[[ Information provided open ]]

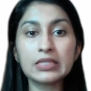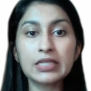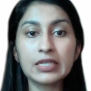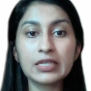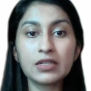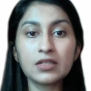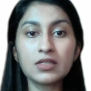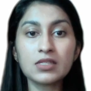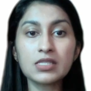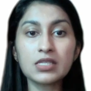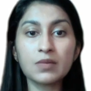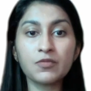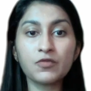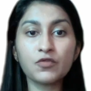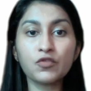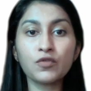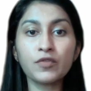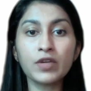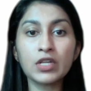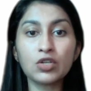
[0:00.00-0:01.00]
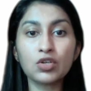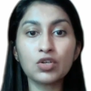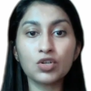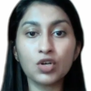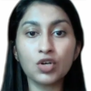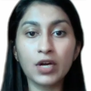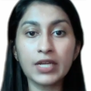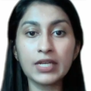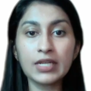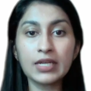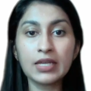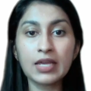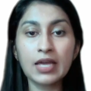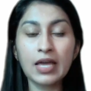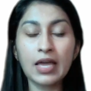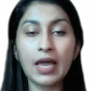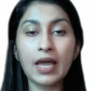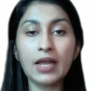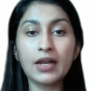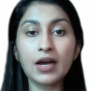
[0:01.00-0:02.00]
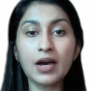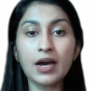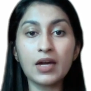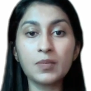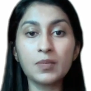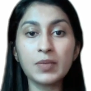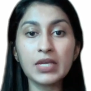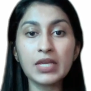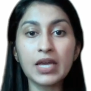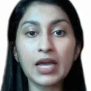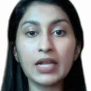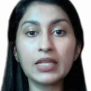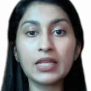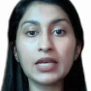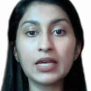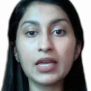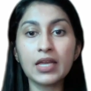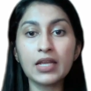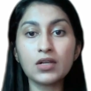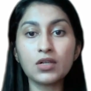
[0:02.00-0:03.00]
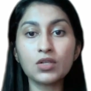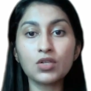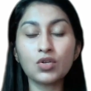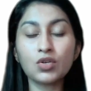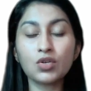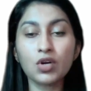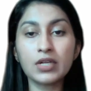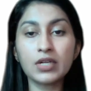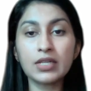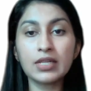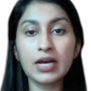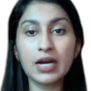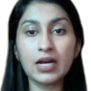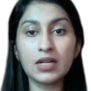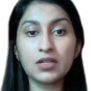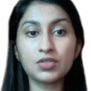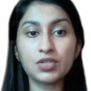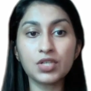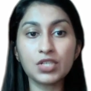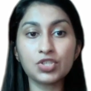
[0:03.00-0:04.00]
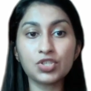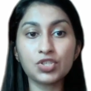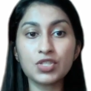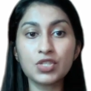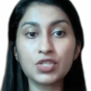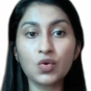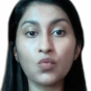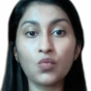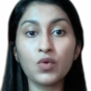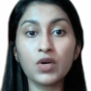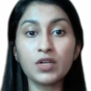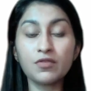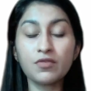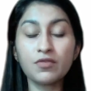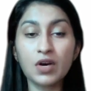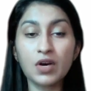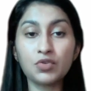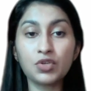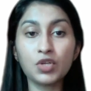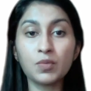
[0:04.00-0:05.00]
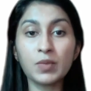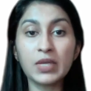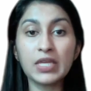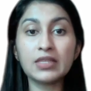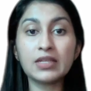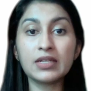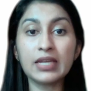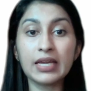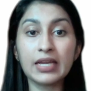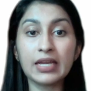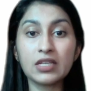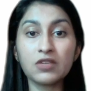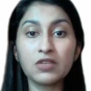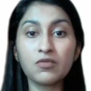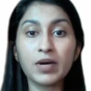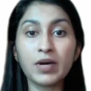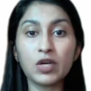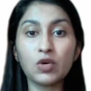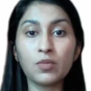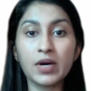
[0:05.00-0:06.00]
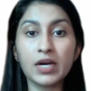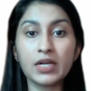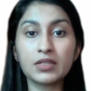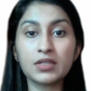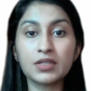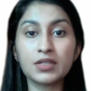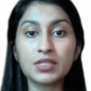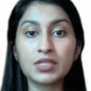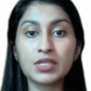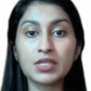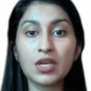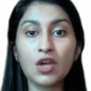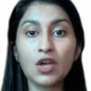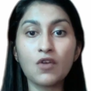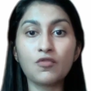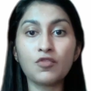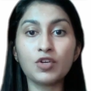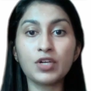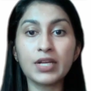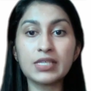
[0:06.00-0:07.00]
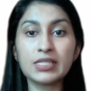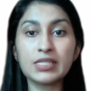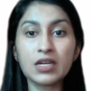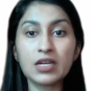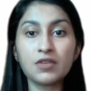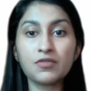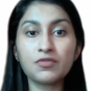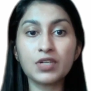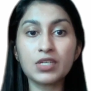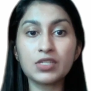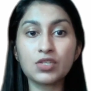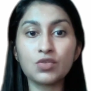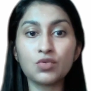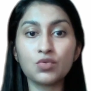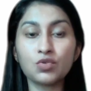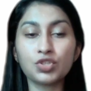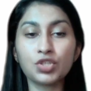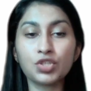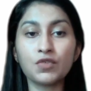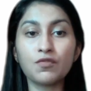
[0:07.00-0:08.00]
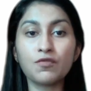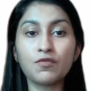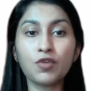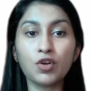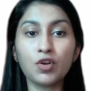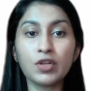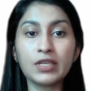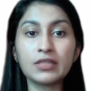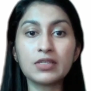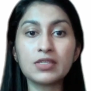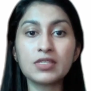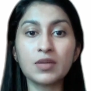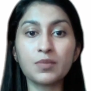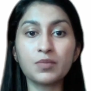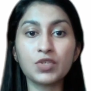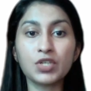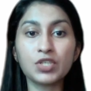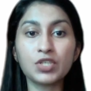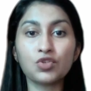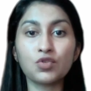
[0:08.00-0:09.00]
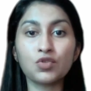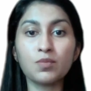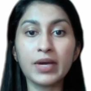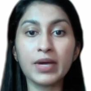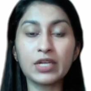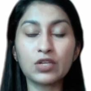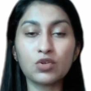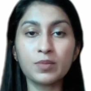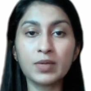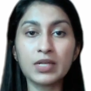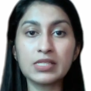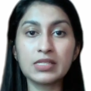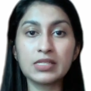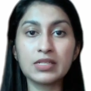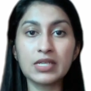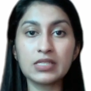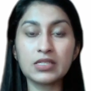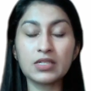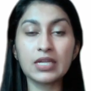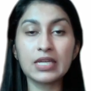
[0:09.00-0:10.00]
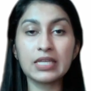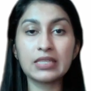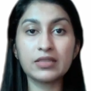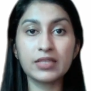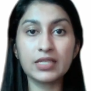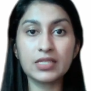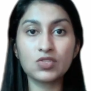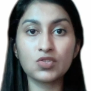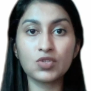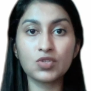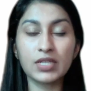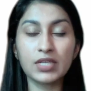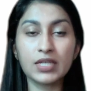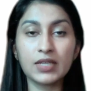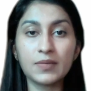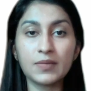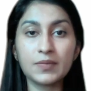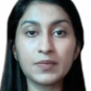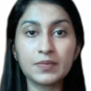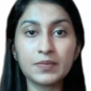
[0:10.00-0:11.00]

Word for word: Thicker subfoveal choroid and RPA and the inner choroidal alterations were found to be the negative biomarkers for SRF resolution following the subthreshold micropulse laser in this study.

[[ Information provided closed ]]

### About this exercise:
Keep the pictures out and transcribe the entries exactly.

### Your solution:
[0:00.00-0:01.00]
[0:01.00-0:02.00]
[0:02.00-0:03.00]
[0:03.00-0:04.00]
[0:04.00-0:05.00]
[0:05.00-0:06.00]
[0:06.00-0:07.00]
[0:07.00-0:08.00]
[0:08.00-0:09.00]
[0:09.00-0:10.00]
[0:10.00-0:11.00]

Word for word: Thicker subfoveal choroid and RPA and the inner choroidal alterations were found to be the negative biomarkers for SRF resolution following the subthreshold micropulse laser in this study.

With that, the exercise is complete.